This is one of the 52 terms in The Language of Cybersecurity published by XML Press in 2018 and the contributor for this term is M.K. Palmore.

What is it?

A comprehensive, step-by-step series of actions to be followed by an organization’s computer security incident response team (CSIRT) and business operations personnel following a verified cybersecurity incident to reduce the overall impact of the incident.

Why is it important?

When properly implemented, an incident response plan can help ensure an effective response to security incidents and help mitigate the effects of a potentially serious event. The presence of a well-rehearsed plan has proven to reduce the financial impact of security incidents.

Why does a business professional need to know this?

An incident response plan serves as a cornerstone to effective mitigation and remediation following a breach or other information security (InfoSec) incident. Full implementation, practice, and awareness of the plan helps reduce response and recovery times following an incident. The plan provides for pre-breach practice or table-top sessions and outlines the roles and responsibilities of incident handlers and business operations personnel in responding to a security incident.

An incident response plan serves as a major component of the preparation, identification, containment, eradication, recovery, and lessons-learned cycle of incident handling procedures. It can also serve as a vital component of business continuity and disaster response planning. And because the plan is a living document, it can be updated to ensure proper response and alignment with the changing needs of the business.

The incident response plan complements the business continuity plan. The business continuity plan focuses on keeping the business running, while the incident response plan focuses on the attack itself and the company’s response. Both are critical to building a resilient organization.

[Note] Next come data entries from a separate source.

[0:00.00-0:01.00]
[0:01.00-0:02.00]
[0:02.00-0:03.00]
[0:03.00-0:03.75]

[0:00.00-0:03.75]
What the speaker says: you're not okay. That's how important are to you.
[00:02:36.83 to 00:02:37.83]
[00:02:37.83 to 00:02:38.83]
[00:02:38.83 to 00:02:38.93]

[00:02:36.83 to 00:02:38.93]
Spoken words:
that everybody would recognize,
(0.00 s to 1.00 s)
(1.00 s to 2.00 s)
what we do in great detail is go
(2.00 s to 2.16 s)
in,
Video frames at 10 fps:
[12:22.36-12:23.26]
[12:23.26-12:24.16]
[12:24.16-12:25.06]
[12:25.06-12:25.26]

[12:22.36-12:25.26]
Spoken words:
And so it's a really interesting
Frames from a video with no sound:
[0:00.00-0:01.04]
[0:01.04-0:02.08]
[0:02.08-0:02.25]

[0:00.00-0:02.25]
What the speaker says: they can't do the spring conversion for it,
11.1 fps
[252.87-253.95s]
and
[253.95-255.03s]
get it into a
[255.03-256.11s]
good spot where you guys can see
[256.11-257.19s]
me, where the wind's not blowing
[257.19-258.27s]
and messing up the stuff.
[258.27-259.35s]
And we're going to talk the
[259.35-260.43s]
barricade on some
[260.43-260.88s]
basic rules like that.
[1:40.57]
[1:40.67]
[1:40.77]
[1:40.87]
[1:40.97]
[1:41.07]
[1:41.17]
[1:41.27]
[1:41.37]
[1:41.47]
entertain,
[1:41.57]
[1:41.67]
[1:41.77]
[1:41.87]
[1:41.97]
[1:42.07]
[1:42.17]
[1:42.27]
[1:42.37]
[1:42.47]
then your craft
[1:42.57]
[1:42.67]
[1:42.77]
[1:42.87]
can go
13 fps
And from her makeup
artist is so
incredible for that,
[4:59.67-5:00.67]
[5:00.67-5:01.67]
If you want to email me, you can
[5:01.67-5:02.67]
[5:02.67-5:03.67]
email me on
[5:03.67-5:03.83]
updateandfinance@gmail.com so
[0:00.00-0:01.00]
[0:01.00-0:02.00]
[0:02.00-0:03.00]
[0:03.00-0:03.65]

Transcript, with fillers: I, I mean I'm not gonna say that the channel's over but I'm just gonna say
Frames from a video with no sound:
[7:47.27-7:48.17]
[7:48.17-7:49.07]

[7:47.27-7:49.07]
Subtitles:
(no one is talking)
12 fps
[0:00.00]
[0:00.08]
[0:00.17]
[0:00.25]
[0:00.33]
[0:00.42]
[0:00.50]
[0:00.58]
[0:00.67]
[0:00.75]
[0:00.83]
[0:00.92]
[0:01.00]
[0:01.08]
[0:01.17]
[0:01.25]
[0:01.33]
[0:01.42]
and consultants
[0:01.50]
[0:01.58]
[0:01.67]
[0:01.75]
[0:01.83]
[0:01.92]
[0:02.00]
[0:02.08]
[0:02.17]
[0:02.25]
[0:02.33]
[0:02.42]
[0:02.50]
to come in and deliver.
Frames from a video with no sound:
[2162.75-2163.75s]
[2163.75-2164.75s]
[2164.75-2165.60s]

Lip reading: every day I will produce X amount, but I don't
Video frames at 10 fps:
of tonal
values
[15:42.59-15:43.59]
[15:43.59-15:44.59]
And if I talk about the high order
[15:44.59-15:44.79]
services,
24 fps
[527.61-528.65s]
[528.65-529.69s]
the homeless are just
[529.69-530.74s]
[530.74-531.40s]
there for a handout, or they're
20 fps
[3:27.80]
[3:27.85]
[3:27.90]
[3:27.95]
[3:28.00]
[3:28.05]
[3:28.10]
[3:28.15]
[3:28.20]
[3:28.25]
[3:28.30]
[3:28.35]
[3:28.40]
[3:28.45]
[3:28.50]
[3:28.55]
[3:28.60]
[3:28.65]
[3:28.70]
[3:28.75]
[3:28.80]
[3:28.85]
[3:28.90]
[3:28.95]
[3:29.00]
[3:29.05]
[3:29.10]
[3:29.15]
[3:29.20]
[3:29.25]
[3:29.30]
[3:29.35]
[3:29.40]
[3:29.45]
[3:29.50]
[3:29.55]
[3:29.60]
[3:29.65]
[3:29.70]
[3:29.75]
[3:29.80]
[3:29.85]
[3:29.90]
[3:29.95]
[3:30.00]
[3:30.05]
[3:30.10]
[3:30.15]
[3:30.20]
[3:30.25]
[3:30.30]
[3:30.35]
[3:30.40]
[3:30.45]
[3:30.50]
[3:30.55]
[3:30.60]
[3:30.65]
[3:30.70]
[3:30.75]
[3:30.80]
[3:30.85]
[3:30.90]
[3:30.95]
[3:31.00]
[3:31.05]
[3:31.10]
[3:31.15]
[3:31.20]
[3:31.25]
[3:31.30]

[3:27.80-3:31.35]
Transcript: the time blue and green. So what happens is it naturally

In addition to InfoSec units, others within non-technical business units have responsibilities following an incident. These departments include business operations, human resources, legal, communications/PR, and finance. Responsibility for developing the incident response plan falls under the Chief Information Security Officer (CISO) or a duly nominated representative, most likely the leader of the CSIRT.

Failure to develop and implement a plan has historically resulted in high-profile security failures in both the private and public sectors. An inadequate response to a high-profile breach or incident usually indicates that there was a poorly executed or ill-conceived incident response plan.